4.Menentukan pajanan di luar tempat kerja
Penyakit yang timbul mungkin diakibatkan oleh pajanan yang sama di luar tempat
kerja sehingga perlu informasi tentang kegiatan yang dilakukan di luar tempat kerja
seperti hobi, pekerjaan rumah, dan pekerjaan sampingan.
c. penanganan kasus gawat darurat di area kerja
penanganan kondisi gawat darurat adalah hal yang wajib dikembangkan di area kerja
untuk mengantisipasi kerugian akibat bencana yang karena suatu hal dapat tidak
terkendali. Untuk mengatasi ketiga kejadian di atas seperti teror bom, huru hara dan
bencana alam diperlukan adanya panduan penanganan kondisi gawat darurat yang
tepat. Panduan penanganan kondisi gawat darurat adalah suatu sistem yang
menggabungkan beberapa depertemen mencakup HRD, keamanan (security),
kesehatan, termasuk K3LH (Keselamatan dan Kesehatan Kerja serta Lingkungan
Hidup) itu sendiri untuk menanggulangi kejadian bencana tersebut.
d. rujukan kecelekan kerja
rujukan kecelekan kerja yaitu perusahaan wajib mendaftarkan semua karyawannya
dalam BPJS Ketenagakerjaan. Didalamnya terdapat program yang akan bermanfaat
ketika karyawan mengalami kecelakaan kerja, yaitu Jaminan Kecelakaan Kerja (JKK).
f. Jika dalam diagnosis dan tata laksana Penyakit Akibat Kerja ditemukan kecacatan,
dilakukan penilaian kecacatan.
g.

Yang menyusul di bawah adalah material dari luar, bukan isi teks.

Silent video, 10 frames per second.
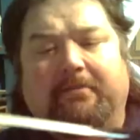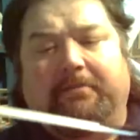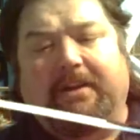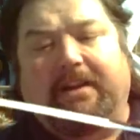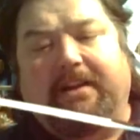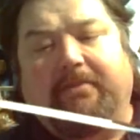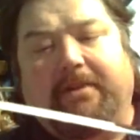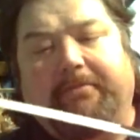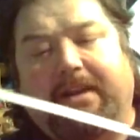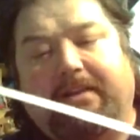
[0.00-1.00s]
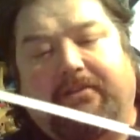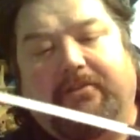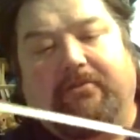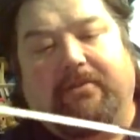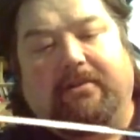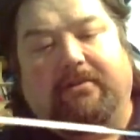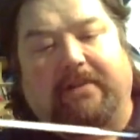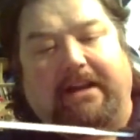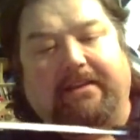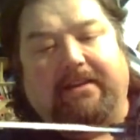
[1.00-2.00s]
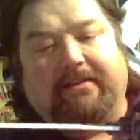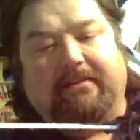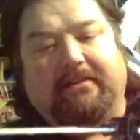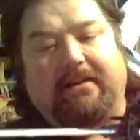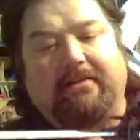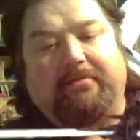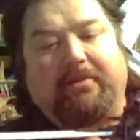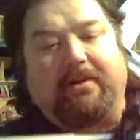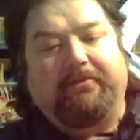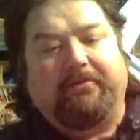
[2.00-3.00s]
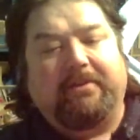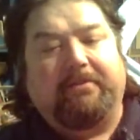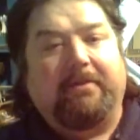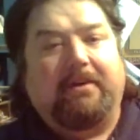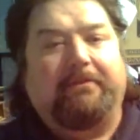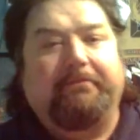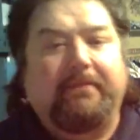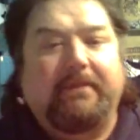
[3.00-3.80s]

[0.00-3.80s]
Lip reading: But anyway, back to, I think a lot of the problems with them,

Hasil penilaian kecacatan digunakan sebagai pertimbangan untuk mendapatkan
jaminan kecelakaan kerja sesuai dengan ketentuan peraturan perundang- undangan.
Tujuan Kesehatan Kerja bagi para pekerja Industri:
* Agar setiap pegawai mendapat jaminan keselamatan dan kesehatan kerja baik
secara fisik, sosial, dan psikologis.
* Agar setiap perlengkapan dan peralatan kerja digunakan sebaik-baiknya selektif
mungkin.
* Agar semua hasil produksi dipelihara keamanannya.

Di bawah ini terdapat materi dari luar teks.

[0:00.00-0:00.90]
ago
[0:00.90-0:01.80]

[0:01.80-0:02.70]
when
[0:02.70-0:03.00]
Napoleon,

* Agar adanya jaminan atas pemeliharaan dan peningkatan kesehatan gizi pegawai.
* Agar meningkatnya kegairahan, keserasian kerja, dan partisipasi kerja.
* Agar terhindar dari gangguan kesehatan yang disebabkan oleh lingkungan atas
kondisi kerja.
* Agar setiap pegawai merasa aman dan terlindungi dalam bekerja.